━━━ Given data ━━━

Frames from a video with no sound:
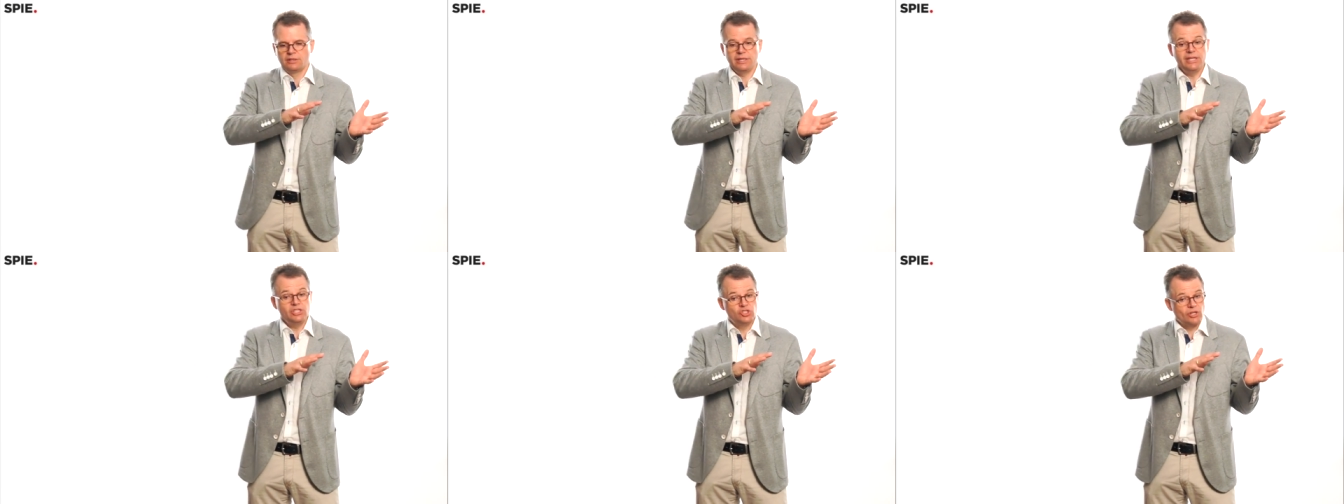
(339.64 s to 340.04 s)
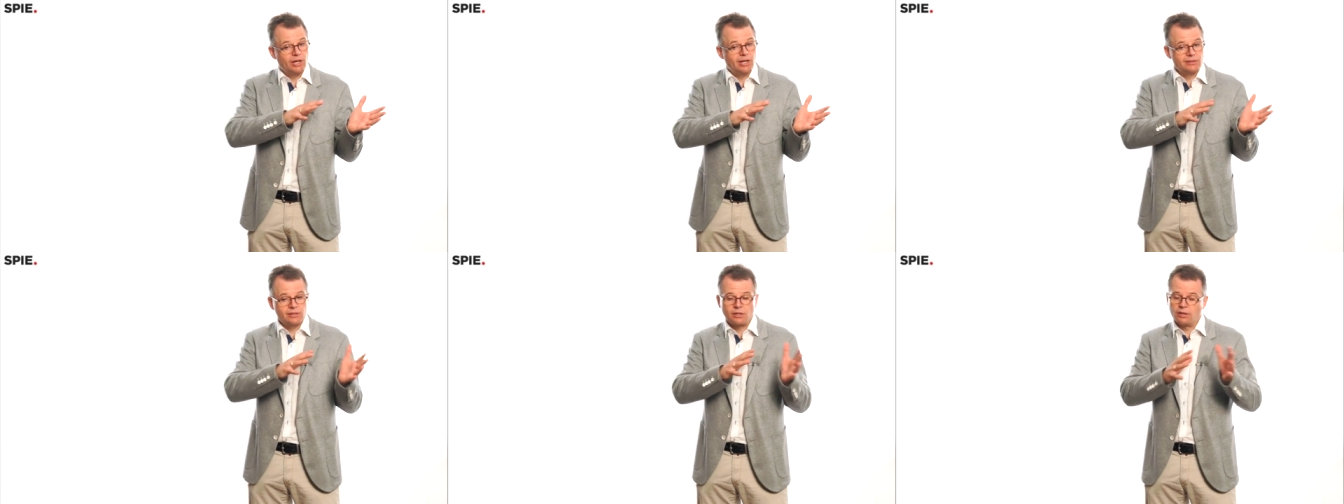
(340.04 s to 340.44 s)
each
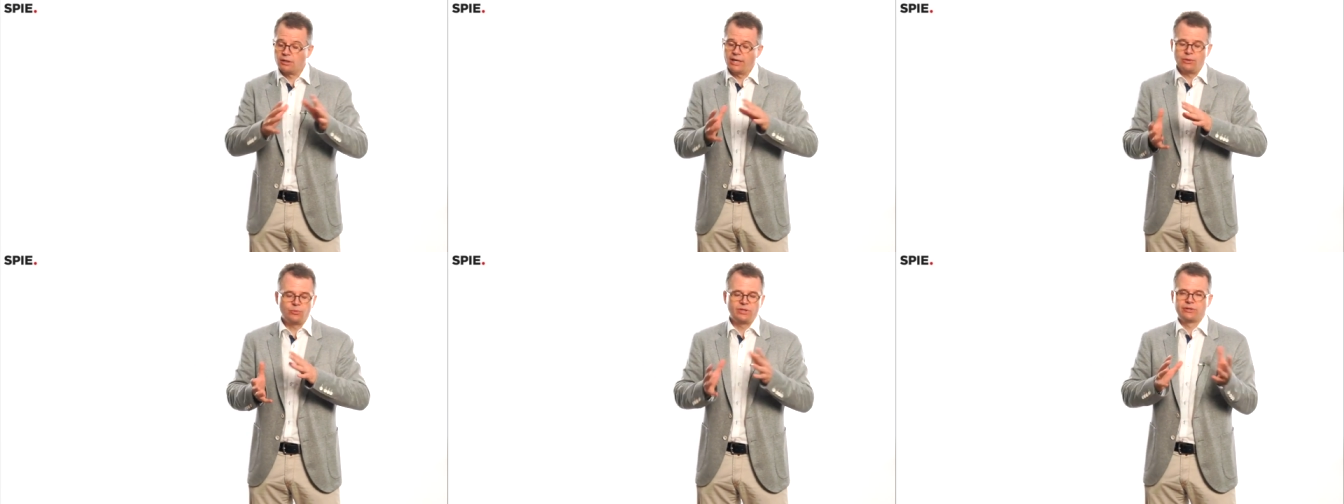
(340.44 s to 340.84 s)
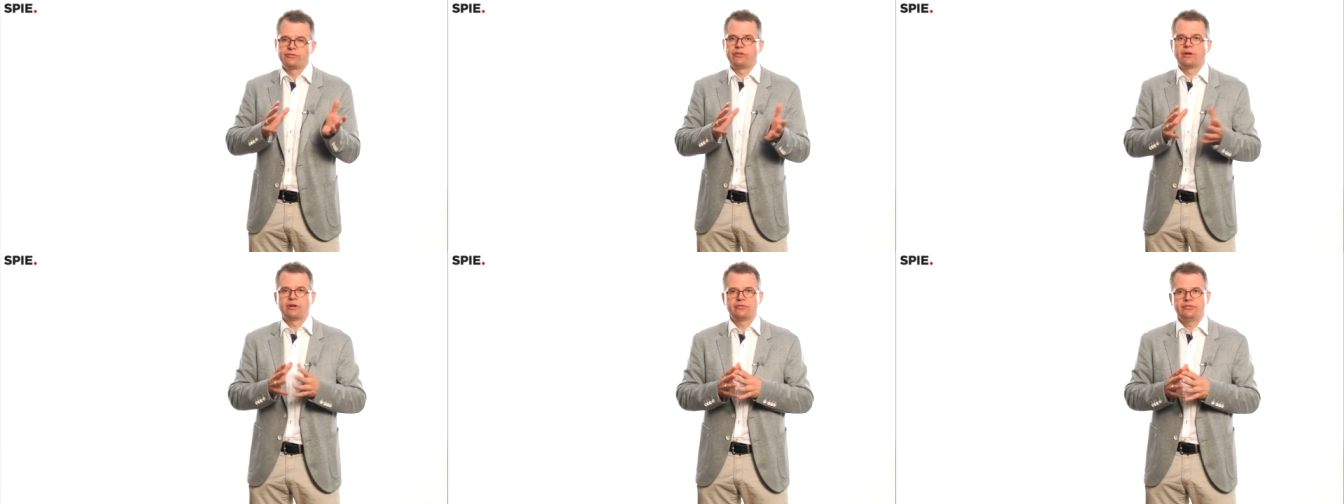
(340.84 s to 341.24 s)
other and with a
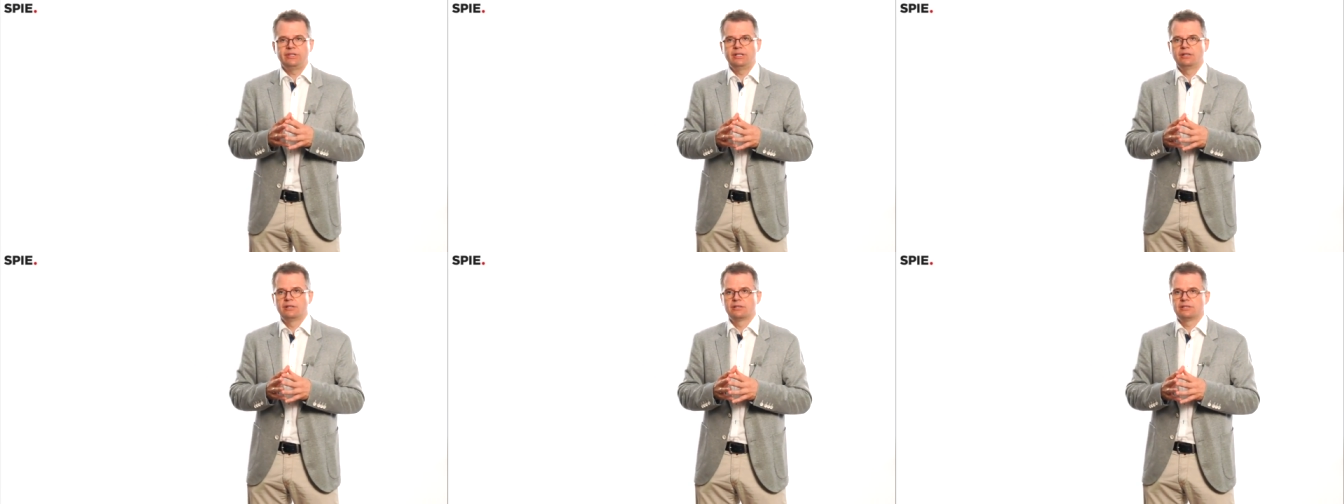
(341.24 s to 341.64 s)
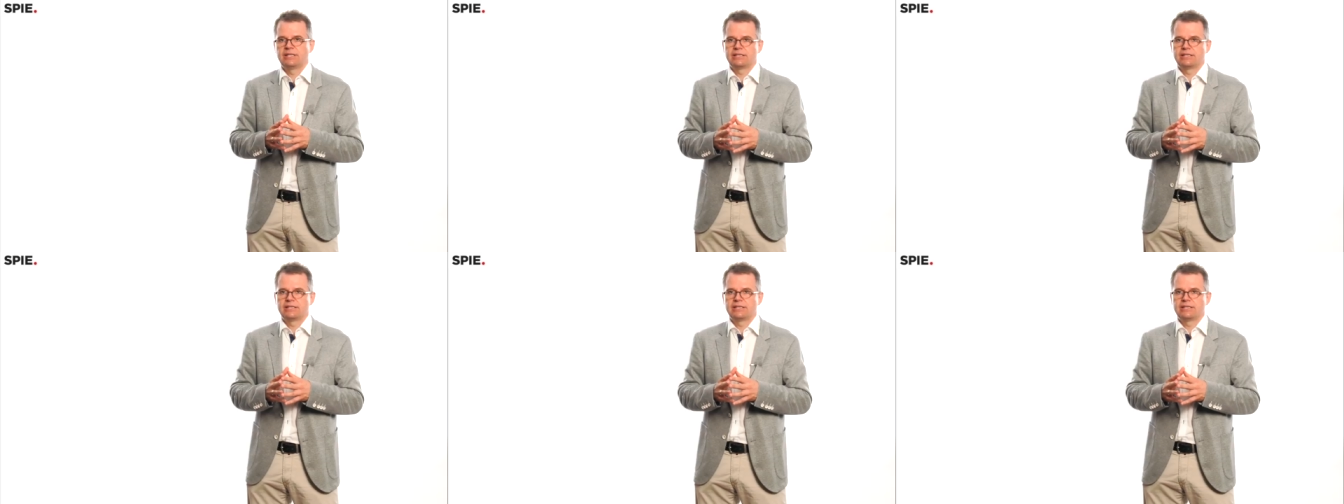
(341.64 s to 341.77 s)
far field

━━━

● Your task: Write the listing out again in full and unchanged, minus any pictures.

● Output for this exercise:
Frames from a video with no sound:
(339.64 s to 340.04 s)
(340.04 s to 340.44 s)
each
(340.44 s to 340.84 s)
(340.84 s to 341.24 s)
other and with a
(341.24 s to 341.64 s)
(341.64 s to 341.77 s)
far field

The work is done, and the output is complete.